Video Editor: Ashutosh Bharadwaj
Earlier this month, the city of Berkeley unveiled the street ‘Kala Bagai Way’. It was a year-long public campaign that led to approve the renaming after a South Asian immigrant who was discriminated against in Berkeley.
“You know, if she was here to see this, she would not feel deserving of it. She would be very embarrassed. She’d say, ‘What’s all this fuss!’,” Rani Bagai, Kala Bagai’s granddaughter, tells The Quint.
Kala Bagai arrived in San Francisco on 6 September 1915 with her husband, Vaishno Das Bagai, and their three young sons, Brij, Madan, and Ram.
Her family was one of the earliest Indian immigrants on the West Coast in the US, where her sari and nose ring drew enough attention to make a newspaper headline.
Kala, not speaking a word of English, struggled with everyday life after arriving in the US.
“They pulled up to the house with their moving vans full of furniture, and the neighbours have, well, I guess, once they see them pulling up they realised they’re Indians.

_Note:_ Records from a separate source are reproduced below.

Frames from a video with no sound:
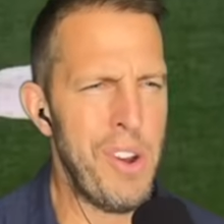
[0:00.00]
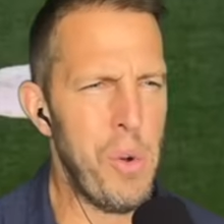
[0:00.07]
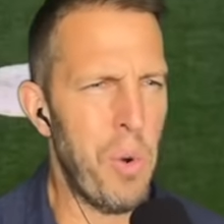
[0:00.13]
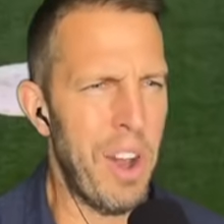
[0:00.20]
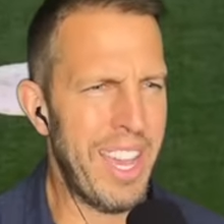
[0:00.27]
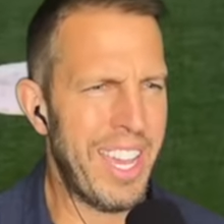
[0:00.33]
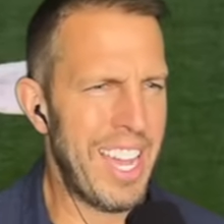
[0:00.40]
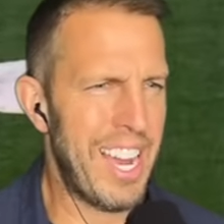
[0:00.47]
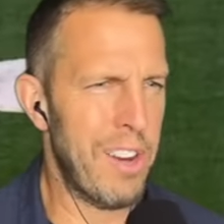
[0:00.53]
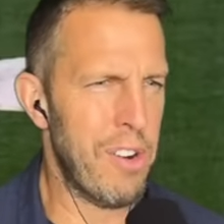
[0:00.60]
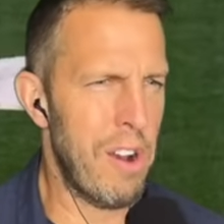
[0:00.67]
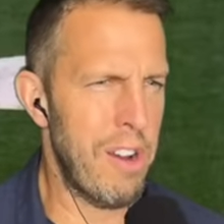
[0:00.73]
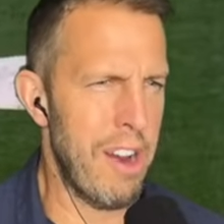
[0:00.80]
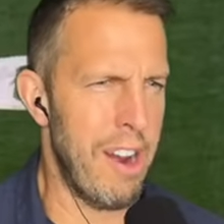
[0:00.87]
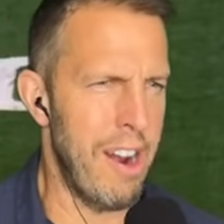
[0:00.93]
a white guy, grow
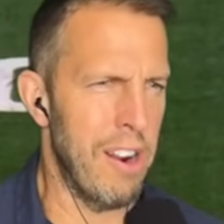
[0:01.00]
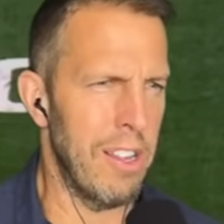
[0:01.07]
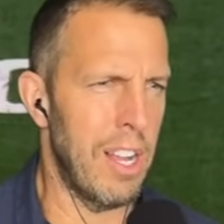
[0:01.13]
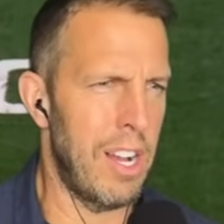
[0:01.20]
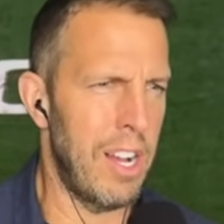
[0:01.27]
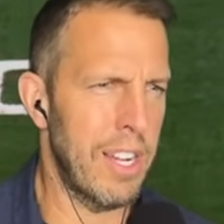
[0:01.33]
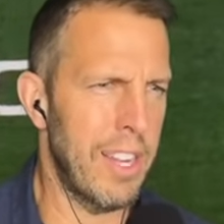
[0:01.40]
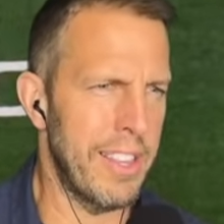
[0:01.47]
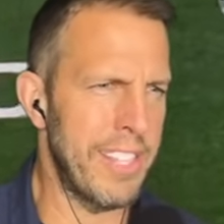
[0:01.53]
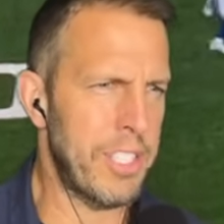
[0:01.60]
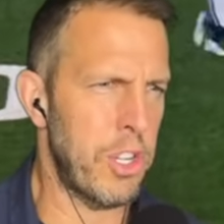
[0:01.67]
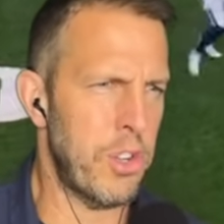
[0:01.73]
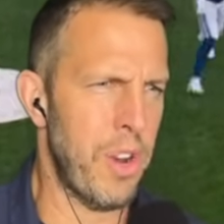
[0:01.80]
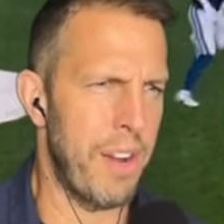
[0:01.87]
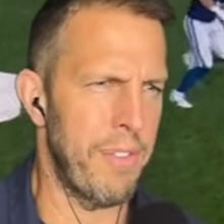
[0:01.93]
your hair long. Unless
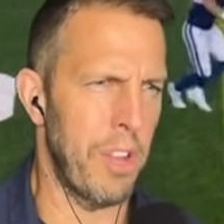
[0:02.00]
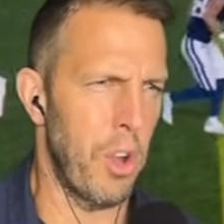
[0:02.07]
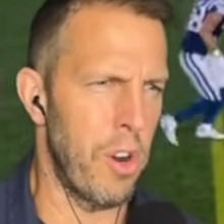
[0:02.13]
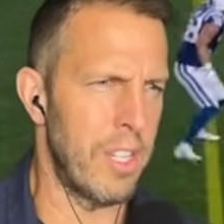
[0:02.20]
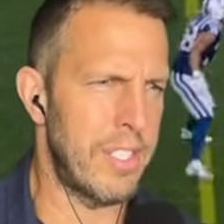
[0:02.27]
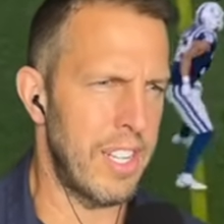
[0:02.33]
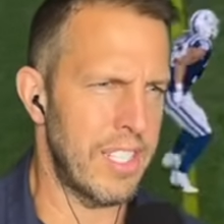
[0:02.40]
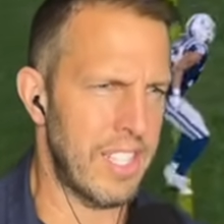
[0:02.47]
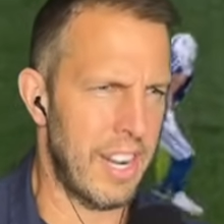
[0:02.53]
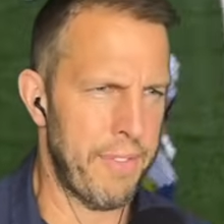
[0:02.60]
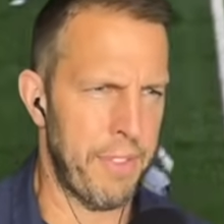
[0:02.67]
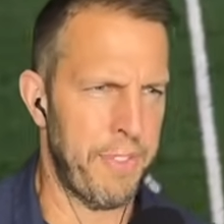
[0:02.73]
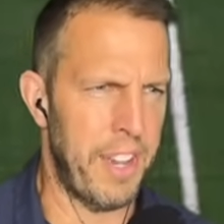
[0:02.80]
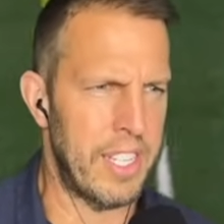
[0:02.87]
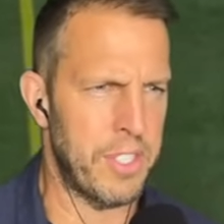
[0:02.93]
you're Trevor Lawrence. He doesn't have
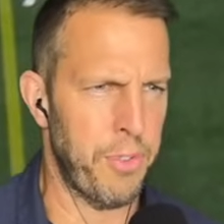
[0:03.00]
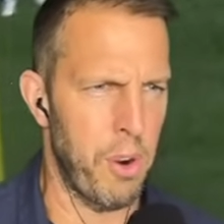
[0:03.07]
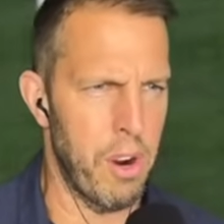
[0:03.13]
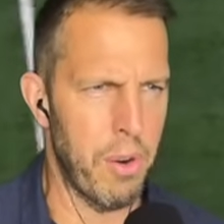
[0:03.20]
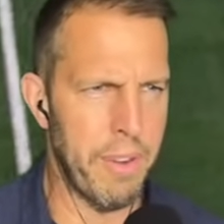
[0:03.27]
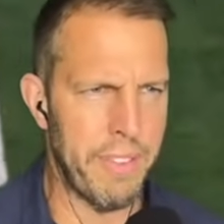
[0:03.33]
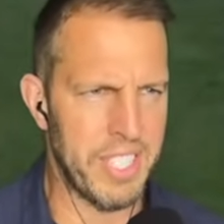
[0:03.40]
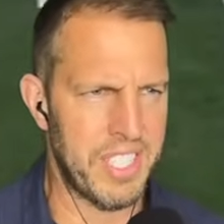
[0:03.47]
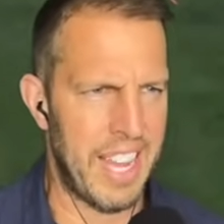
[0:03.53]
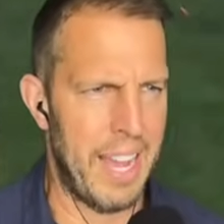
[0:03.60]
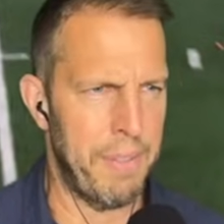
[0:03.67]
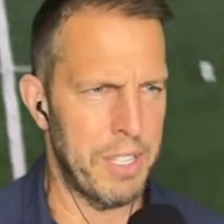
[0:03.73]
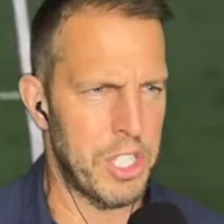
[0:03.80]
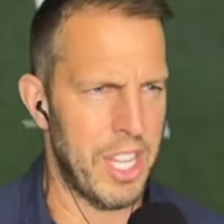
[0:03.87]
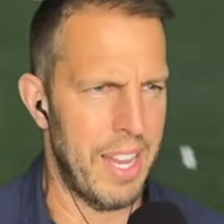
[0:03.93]
a face for it. We've
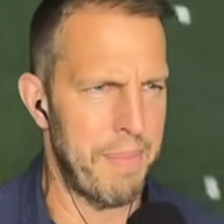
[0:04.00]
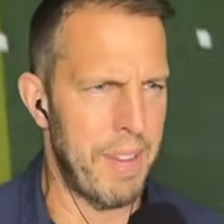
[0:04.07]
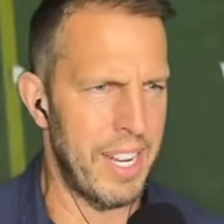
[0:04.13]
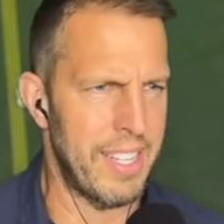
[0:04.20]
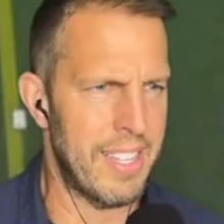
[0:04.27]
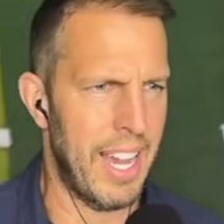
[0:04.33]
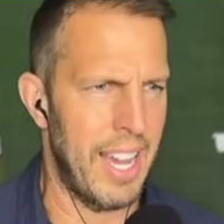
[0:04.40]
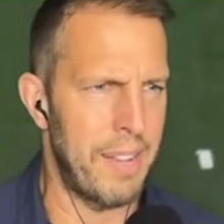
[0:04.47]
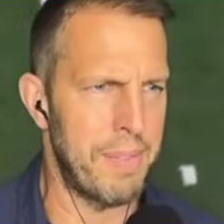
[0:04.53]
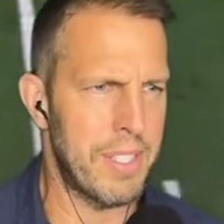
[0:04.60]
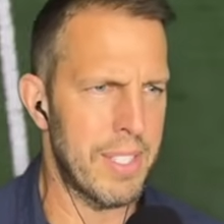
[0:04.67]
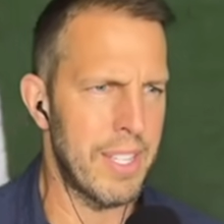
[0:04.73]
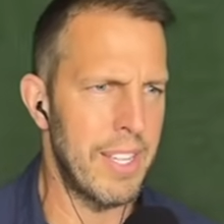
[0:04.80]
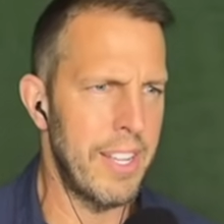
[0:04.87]
established that many times.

As far as I know from her story, these neighbours were English. So, they must have thought, how can these people be coming to live next door to us! They have no standing, no right in this community. They’re Indians!” Rani recalls, as she tells the story of her grandmother being unable to set foot in a house that she owned because of the colour of her skin.
She further adds, “And so, they prevented them from moving in. Kala was scared, and shocked, and she didn’t want to stay there. She told her husband, ‘We’ve got to go. We’ll find another place’.”
A Single Indian Mother
Her husband, Vaishno, died by suicide after his hard-earned US Citizenship was stripped from him.
Yet, in the face of adversity, she persevered. She raised her three sons, sending them off to college; she remarried at a time when it was unheard of for an Indian widow to remarry, and eventually became a critical immigrant leader in California.
“You know, this history of these first few immigrant families, is painful, but it needs to be recognised. It needs to be reckoned with so that we can be informed by our past and we can learn from it,” says Rani.
“Right now, young women from immigrant families who, say, walk down that part of Shattuck [Avenue], they walk down the street, and now they see Kala’s name, and they learn who she is and who she was; that they’ll feel more understood themselves that they’ll feel less alien, and they’ll feel welcomed.”